For most people, the "explosion" in one's head at the start of a bleeding subdermal hematoma followed by a craniotomy would be enough trauma and terror for a lifetime.

For Rockport's Francis J. "Kerry" Sullivan Jr., it was more like the tip of the southeast Asian iceberg that was the Vietnam War.

Now 72, Sullivan has endured a combative existence since he was drafted into the Army at 19 and returned from the war in 1969, whether fighting his own demons or those he views as "institutionalized hypocrisy."

To call him a scrappy Irishman would be apt, he admits. He crusades against those who bully, whether in the school yard, the probation office or a war zone amongst the U.S. military.

The beginning of a trilogy he has authored, "A Long Triage —Part One: Welcome to the War," was recently released.

Sullivan never intended to write a book, but the trilogy had its genesis decades after the war, as he responded to questions in weekly cognitive behavior therapy sessions. In following years, his missives took a new direction.

"The writing of the book became more like a James Joyce experience of free association streaming," Sullivan said.
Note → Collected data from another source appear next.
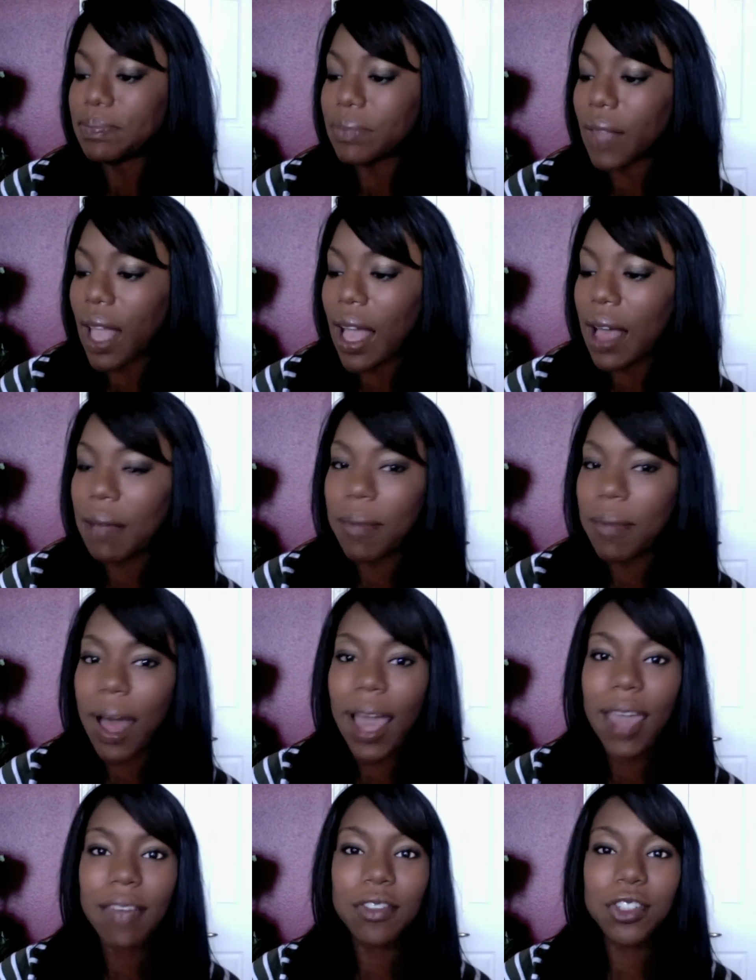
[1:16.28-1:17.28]
um, I
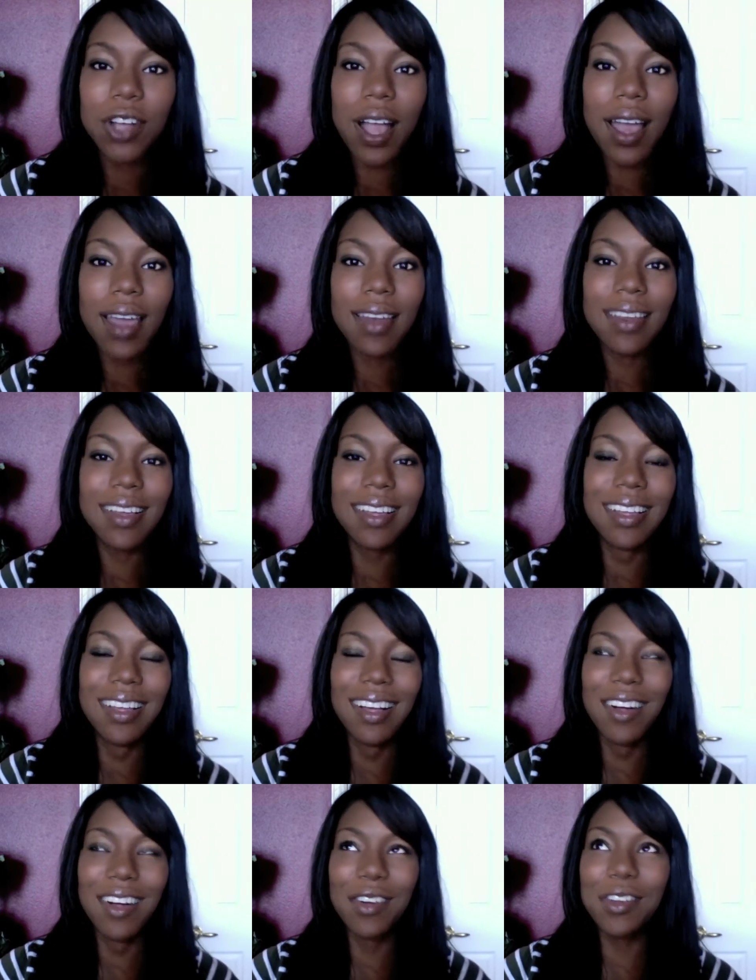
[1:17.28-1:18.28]
have tried,
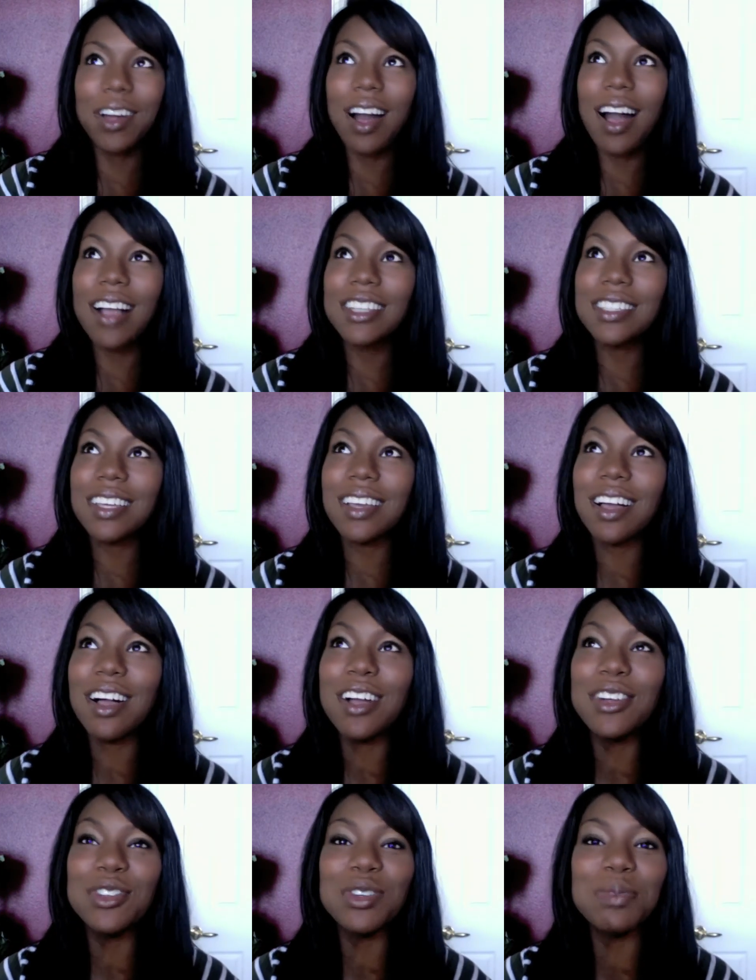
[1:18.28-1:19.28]
oh gosh, like a
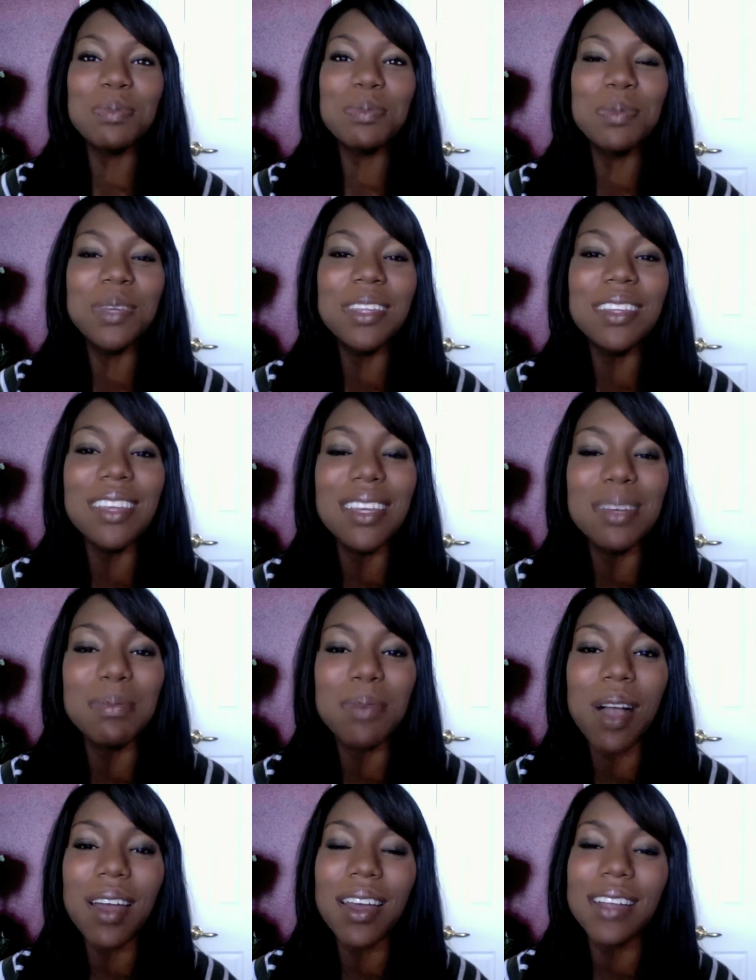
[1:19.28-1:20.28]
hundred million
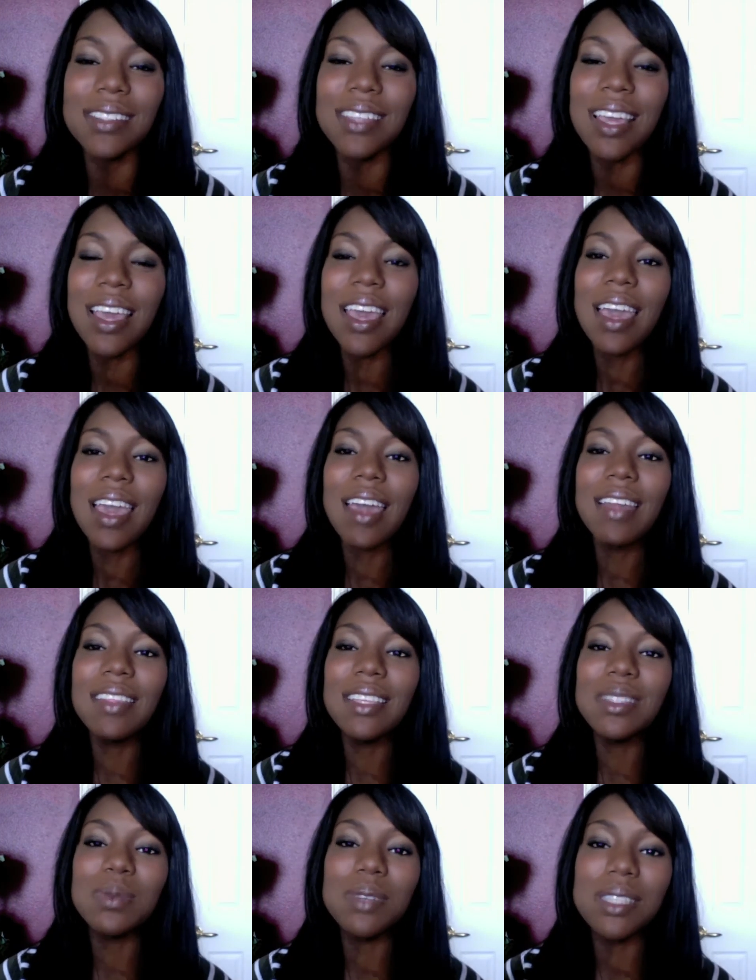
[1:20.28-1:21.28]
products, and
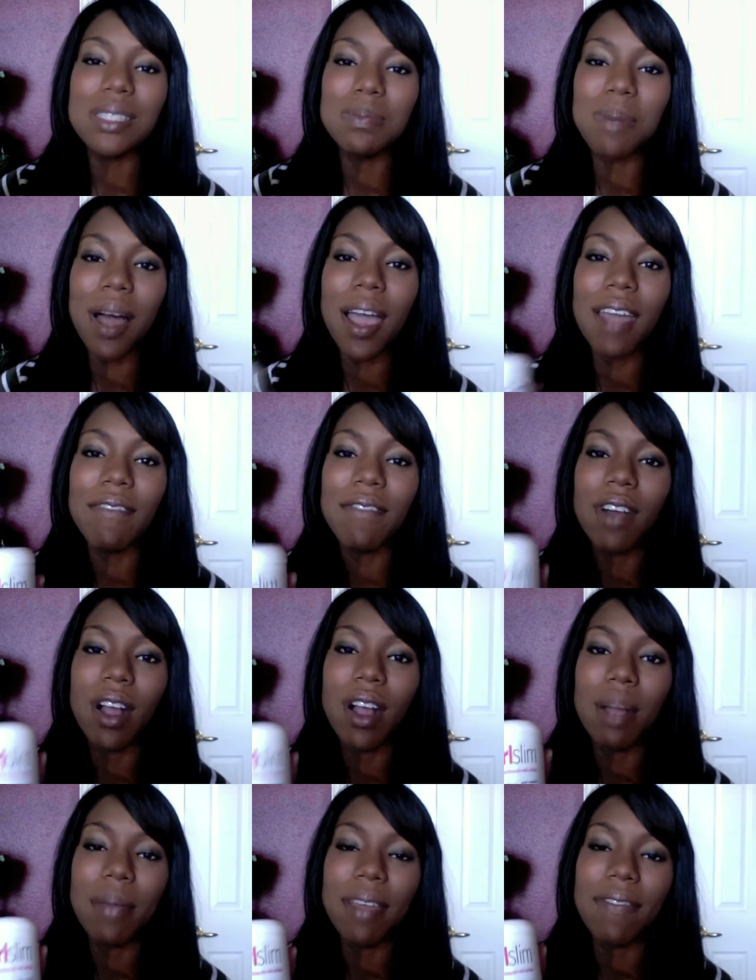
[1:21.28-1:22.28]
this one is by far
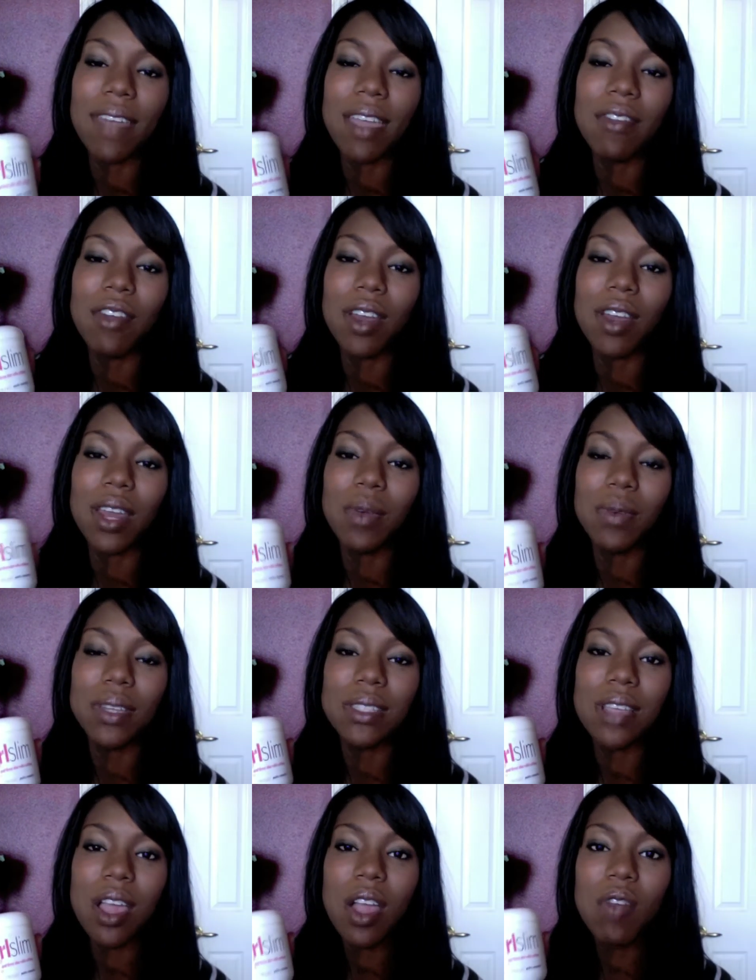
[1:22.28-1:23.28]
my favorite. It was
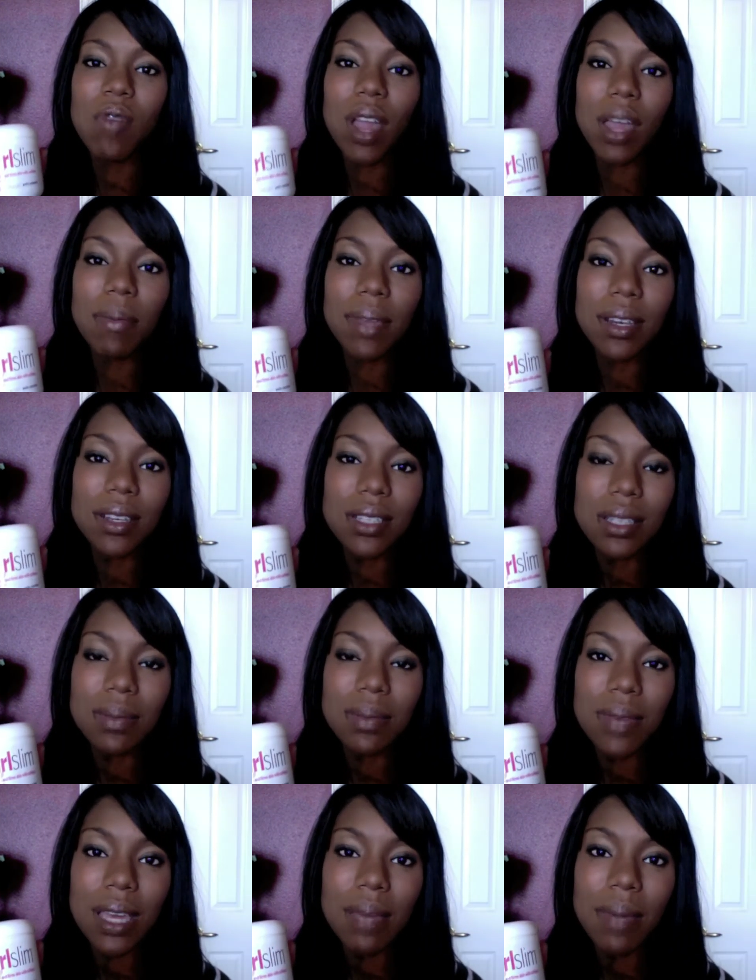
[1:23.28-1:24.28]
recommended to
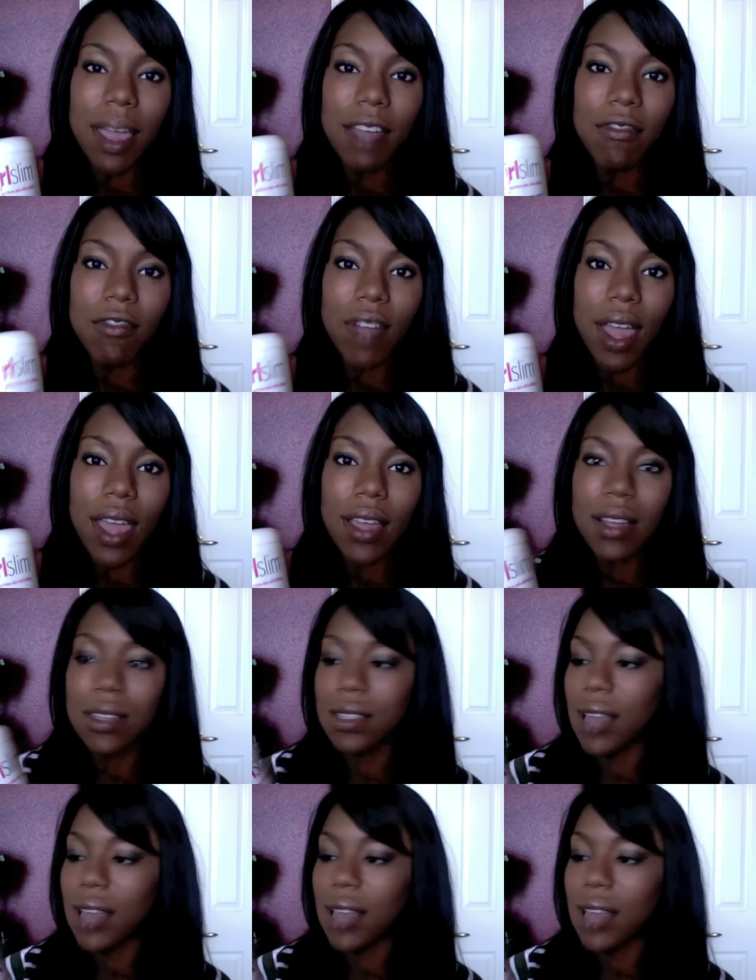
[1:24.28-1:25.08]
me by a friend.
"The psychiatrist at the VA (Veterans Administration) was reading my responses to the structured homework and he said, 'Mr. Sullivan, what you really should do is write your story,' " he recalled. "And that's what I've been doing exactly since that day in 2011, a year after my open heart surgery related to Agent Orange that sent me into a tailspin. This book is about my struggle with the long-term effects of the invisible wounds of war."

'Groundbreaking' book

As a teacher in Gloucester public schools for 16 years who later became an attorney, writing was something Sullivan was accustomed to doing. The effort to bring this book to life was sustained, in part, by his involvement with the Cape Ann Veterans Writing Workshop, a cooperative effort of Cape Ann Veterans Services and the Gloucester Writers Center, which began in 2013.
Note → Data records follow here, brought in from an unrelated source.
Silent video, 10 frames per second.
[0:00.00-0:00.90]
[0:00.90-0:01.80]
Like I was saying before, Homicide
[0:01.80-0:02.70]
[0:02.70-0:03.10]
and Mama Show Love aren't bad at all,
"This book is a groundbreaking and an important contribution to American literature," said Dorothy Shubow Nelson, facilitator of the veterans writing group. "Years ago, history was written mainly by the winners of war and the generals. The door has been opened during the last few decades to hear all the stories and slowly the military stories that have not yet been told are emerging."
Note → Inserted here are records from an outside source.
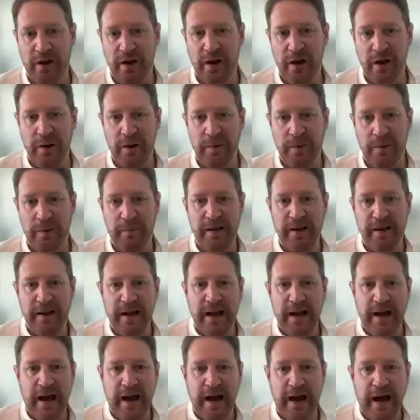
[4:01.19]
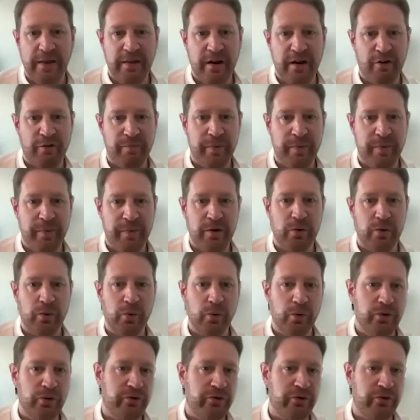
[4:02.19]
And there have been
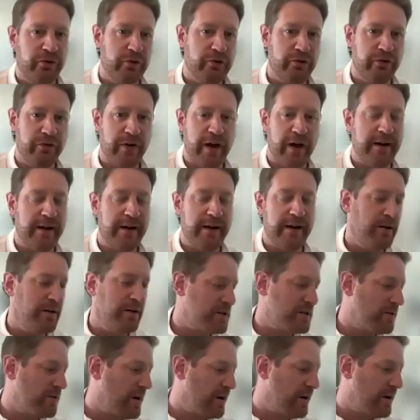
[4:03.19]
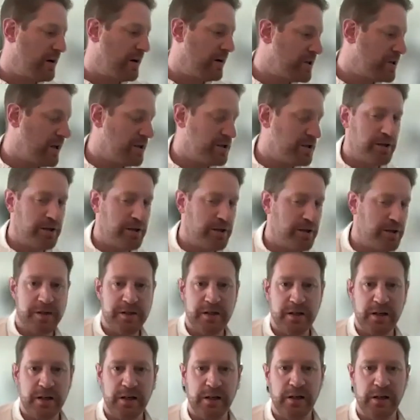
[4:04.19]
all sorts of headlines around
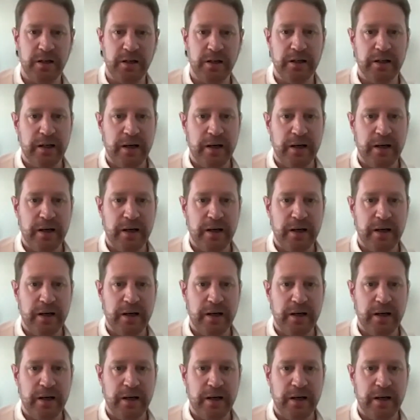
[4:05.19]
ChatGPT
Nelson, who has taught writing and literature as a senior lecturer at the University of Massachusetts Boston and other colleges, noted that for many veterans, their trauma is not over when they return home.

Sullivan endured that pain through a suicidal episode in 1999. "They called it 'delayed reaction syndrome' before they called it PTSD," he said. 

Nelson, who has worked with UMass's Joiner Institute for the Study of War and Social Consequences, said this book can be an important part of healing.

"It's about the recognition that the physical, mental and emotional harm cause repercussions that can last a lifetime," she said. "Suicide among veterans is very real, and as a society we have to be conscious and aware. The more that books like this get published, the more encouraging it is to other veterans and alerts the rest of society to this reality." 

On another level, Nelson noted Sullivan's work is fresh and his reflections courageous.

"He talks about the class differences and marginalized groups within the military," she said. "I haven't heard these particular stories. He is speaking frankly with integrity and dignity and authenticity." 

After the war, disenchanted with the United States, Sullivan went to Australia, a period he explores in his writing. 

When he ran out of money, he returned to Cape Ann and finished college at Salem State. Then at 38, he entered law school. 

'The truth of your own self'

No matter his profession, Sullivan was plagued by psychological "triggers" that mined his mental wounds, often resulting in outbursts. Once, he suffered a flashback in the recovery room after heart surgery.

"That one was so bad I thought I was back in 'Nam. It was so vivid," he recalled. "There were many times I was as close as five feet to some explosions and likely unconscious with 80mm rocket-propelled grenades and 122mm rockets exploding right next to me, diving to the ground and having people land on top of you, and fragments raining down on you like a shower. I'm sure it is related. I think there are many kinds of incidents in my life that triggered my PTSD." 

"It's been a struggle to write and really get at the truth of your own self. I think you have ups and downs and you find out things about yourself that maybe you never really wanted to face. But in the end, you really do need to face yourself. I know how the book is going to end and I don't like what I have to admit about myself but I feel relieved that I have come to certain realizations."

The trilogy's second book is "Welcome Home," and ends with "Before the Draft," and there is an epilogue about his return to Vietnam 50 years after the war and its impact. He traveled with his wife of almost 50 years, Patti Nelson Sullivan, a Gloucester artist, his daughter and 14-year old grandson. Essentially, the entire trilogy is written, but the subsequent books to "A Long Triage," are in the rewrite phase. 

Sullivan said at the very least, he hopes his book will inspire others to pay attention to the fight against hypocrisy and bullyism.

Even though he was able to write a book, Sullivan understands how difficult the process is for countless others.

"I do not pretend to speak for all veterans, some do not want to talk about their war time experience, and I respect that choice," he said. "Hopefully, my choice to speak out will also be respected."